(Stored data)

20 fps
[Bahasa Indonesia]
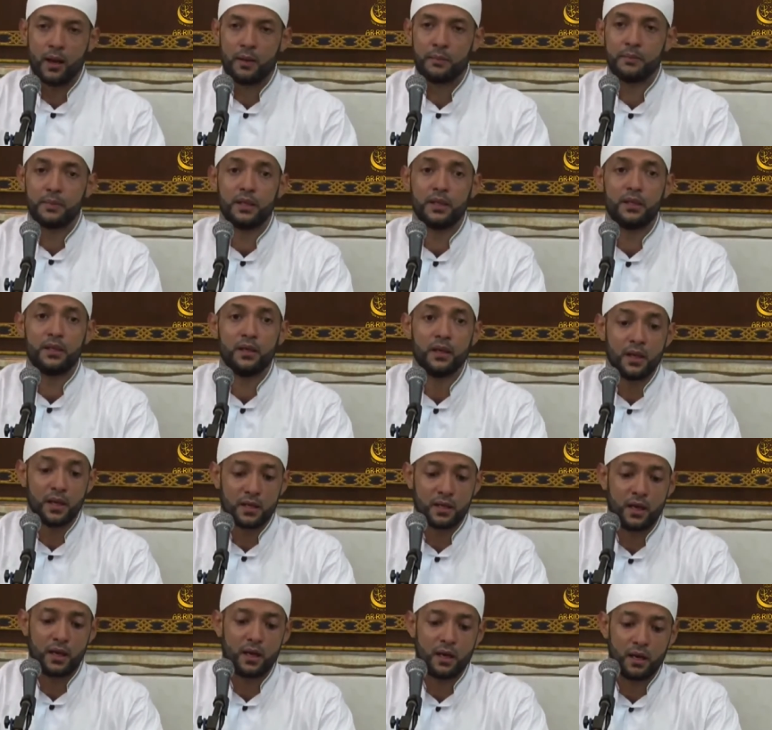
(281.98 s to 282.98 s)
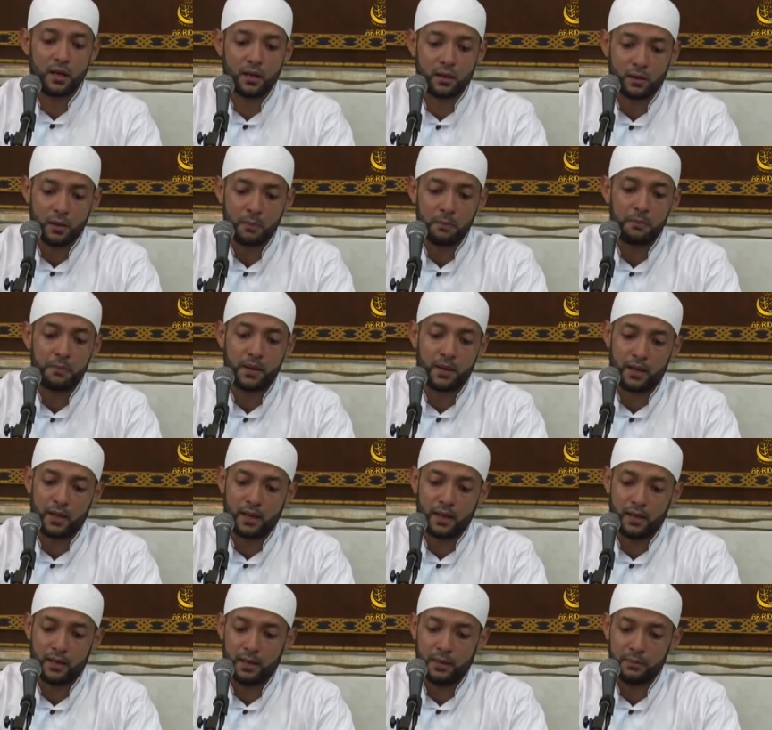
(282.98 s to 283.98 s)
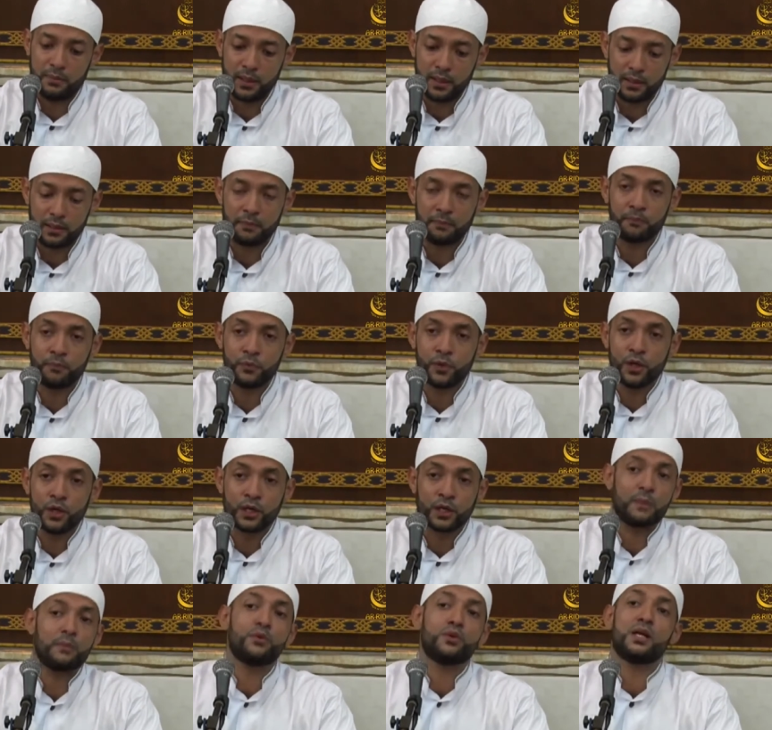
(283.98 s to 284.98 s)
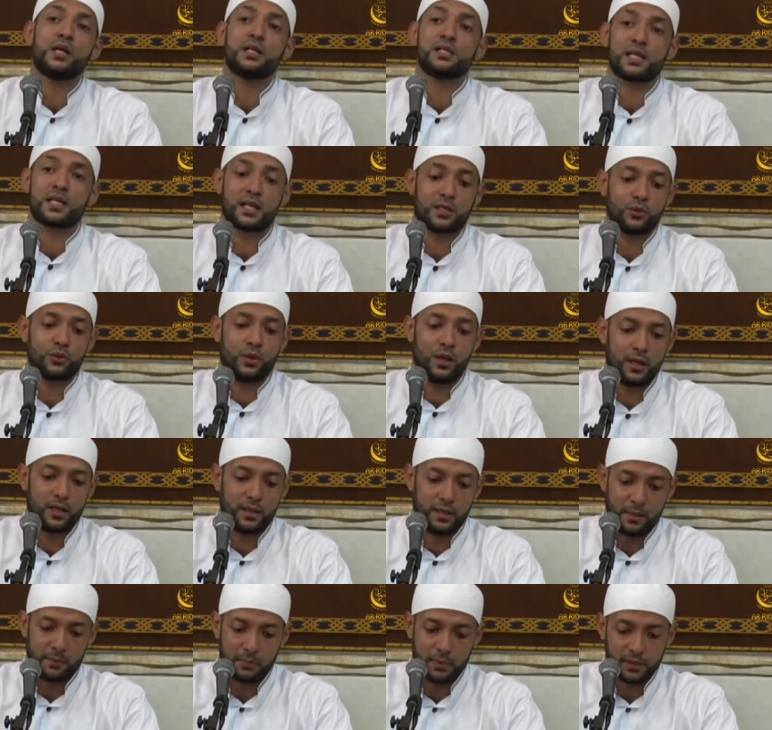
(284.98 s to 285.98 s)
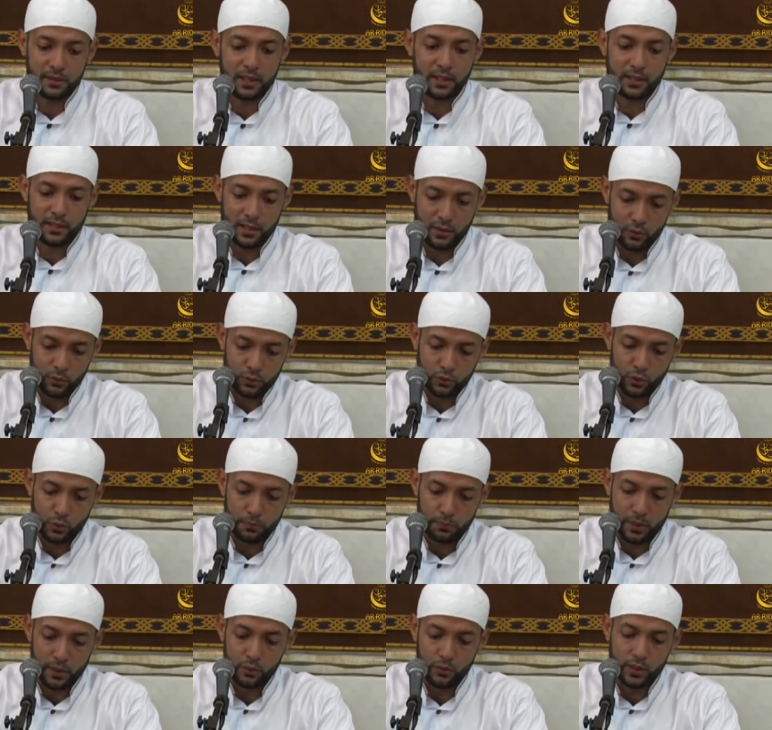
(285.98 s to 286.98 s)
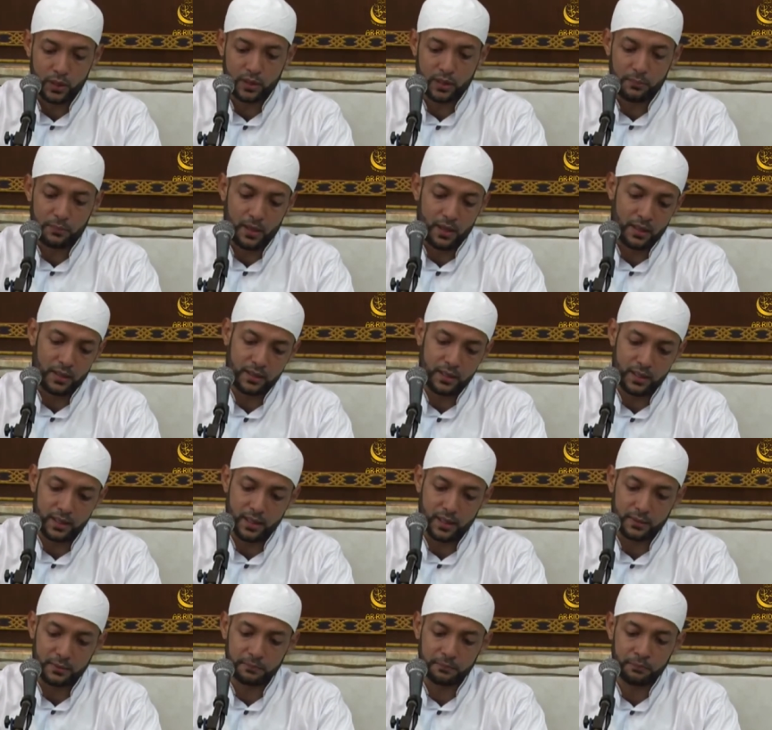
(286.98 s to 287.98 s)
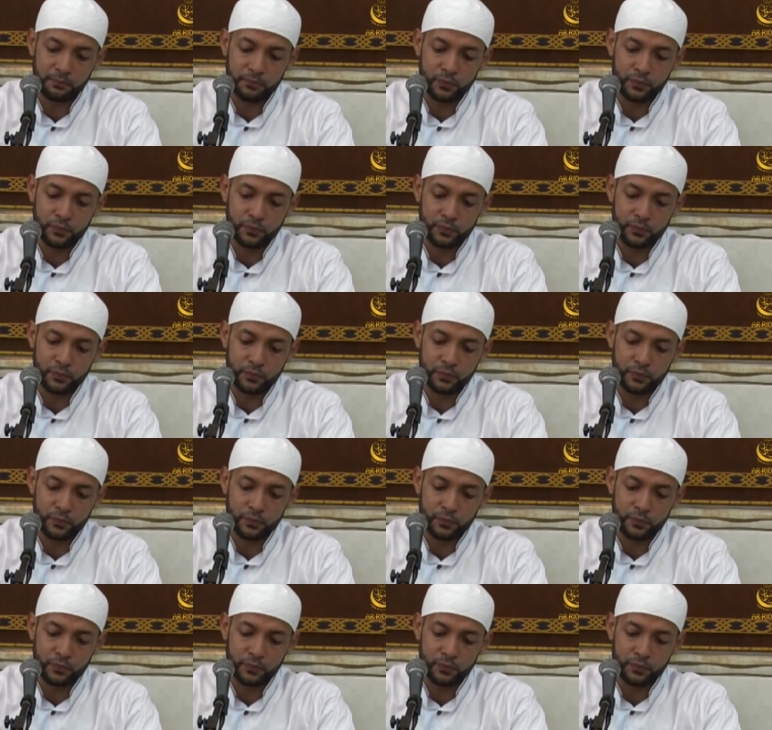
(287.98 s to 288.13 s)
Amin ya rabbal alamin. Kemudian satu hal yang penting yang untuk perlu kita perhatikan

=== What you have to do ===
Quote each record exactly as it stands, minus the pictures.

=== Solution to this task ===
20 fps
[Bahasa Indonesia]
(281.98 s to 282.98 s)
(282.98 s to 283.98 s)
(283.98 s to 284.98 s)
(284.98 s to 285.98 s)
(285.98 s to 286.98 s)
(286.98 s to 287.98 s)
(287.98 s to 288.13 s)
Amin ya rabbal alamin. Kemudian satu hal yang penting yang untuk perlu kita perhatikan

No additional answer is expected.